En azından kapıya kilit vurmak yerine, düşük kadro ile üretim yapmaya devam ediyor. Bu koşullar içinde de elbette iş gücünde azaltmaya gitmek zorunda kalıyor.
Ekonomi düzelmedikçe, üretim artmadıkça, sorunlar tümden çözülmedikçe, elbette sorunlar kartopu gibi yuvarlanarak halkın üstüne çığ gibi inecek…
Ayrıca hükümet, aldığı bu karar ile cingözlük yapıyor, işsiz kalanlar başka işlerde çalışamıyorlar, fondan ödenen bin 168 lira ile geçimlerini sağlamaları isteniyor…
Neden?
İşten çıkarma yasaklanmasa, bunlar da işten çıkarılacak, işsizler ordusuna katılacak ve gerçek işsiz rakamının % 19’u geçtiği ortamda bu oran daha da yükselecek. Göstermek istemediği, saklamaya çalıştığı bu, elbette yerseniz…

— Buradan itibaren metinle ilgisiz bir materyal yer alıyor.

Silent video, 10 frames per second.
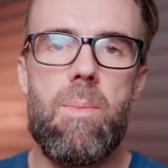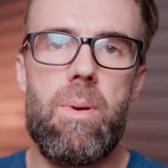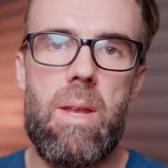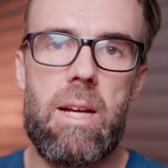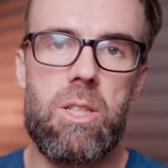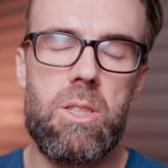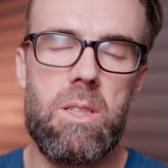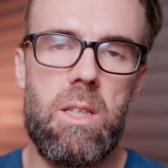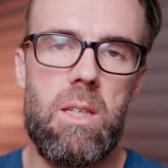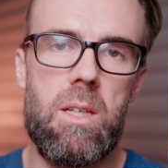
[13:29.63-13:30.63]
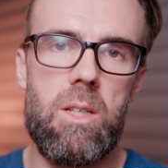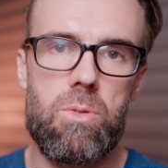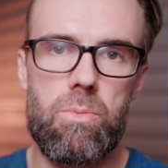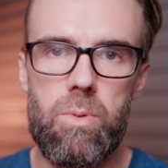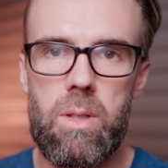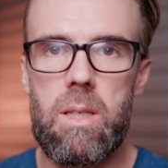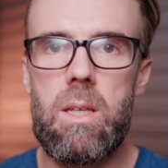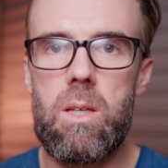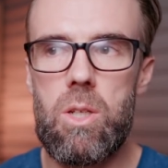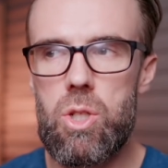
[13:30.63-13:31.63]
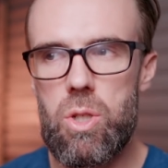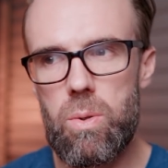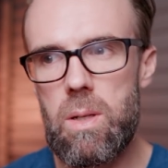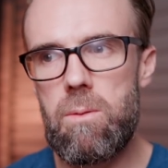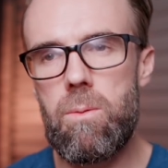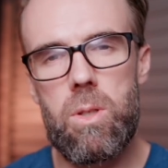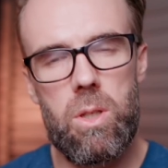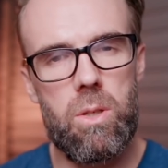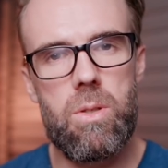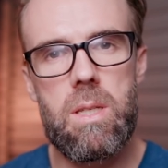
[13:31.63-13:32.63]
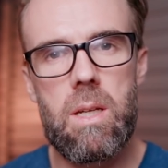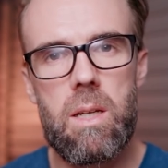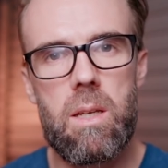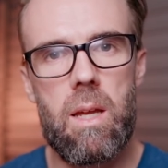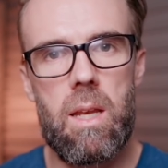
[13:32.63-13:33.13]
But actually, it's really intuitive when you're using it.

Tüm ekonomik sorunlar kördüğüm olmuş iken, baroların parçalanması, Ayasofya’nın ibadete açılması, çalışanın işini kaybetmesinden, üretimin düşmesinden, tarımın çökmesinden daha önemli…
Merakım şu…
Bu şartlar 2023 yılına kadar bu koşullarda giderse, artarak büyüyecek. 2023 yılında yapılacak seçimlerde iktidara ve çomakçısına kim ya da kimler oy verecek?
XXX
Ayasofya’dan söz etmişken…
Son zamanlarda bazı zekâ özürlüler, Ayasofya’nın ibadete açılmasına karşı fikir ileri sürenleri, cami düşmanlığı, dinsizlik gibi sözlerle suçlamaya çalıyorlar.
Neden?
Çünkü beyin yok onlarda…
Cumhurbaşkanlığı kararnamesi ile açılabilirken neden Danıştay kararı beklendi biliyor musunuz?

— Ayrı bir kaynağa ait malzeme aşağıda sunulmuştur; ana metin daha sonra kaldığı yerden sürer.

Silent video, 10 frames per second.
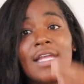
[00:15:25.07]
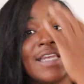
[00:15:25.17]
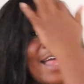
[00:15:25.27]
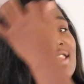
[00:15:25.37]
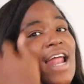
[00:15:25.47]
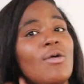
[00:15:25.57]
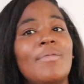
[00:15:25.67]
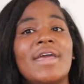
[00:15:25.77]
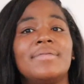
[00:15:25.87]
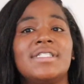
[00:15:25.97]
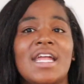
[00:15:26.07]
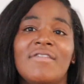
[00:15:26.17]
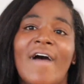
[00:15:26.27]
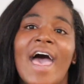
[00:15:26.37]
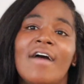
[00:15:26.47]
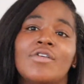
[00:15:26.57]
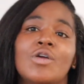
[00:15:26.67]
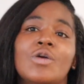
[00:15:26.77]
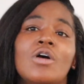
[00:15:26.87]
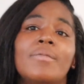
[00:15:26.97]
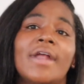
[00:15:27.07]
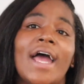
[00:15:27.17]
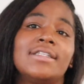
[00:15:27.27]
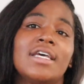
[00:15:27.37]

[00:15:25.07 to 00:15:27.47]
Not that I would be upset if I have a girl, but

Çünkü o kararname çıksaydı, Danıştay’a başvurup iptal ettirme söz konusu olacaktı. Şimdi ne idüğü belisiz bir derneğin veya sözün ona vakfın açığı ve daha önceleri defalarca reddedilen talebi, bu kez kabul edildi.
Hükümet de “Danıştay kararını uyguluyor” görünerek üstüne atladı…
İtirazımız ibadete açılması değil, Danıştay kararının ortaya koyduğu gerekçenin, ileride hukuksal açıdan ortaya çıkartacağı başka boyuttaki sıkıntılar.
Elbette sıkıntıların ne olabileceği hakkında bilgisiz olur, düşüncesiz olur, kafadan girersen, gelecek hakkında da gerçeği göremezsin…
Bu koşullar altında Hasan Cemal adındaki gazeteci, arı kovanına çomak sokmak istiyor, Ahmet Hakan denilen gazeteci de, çomağı arkadan itelemeye çalışıyor.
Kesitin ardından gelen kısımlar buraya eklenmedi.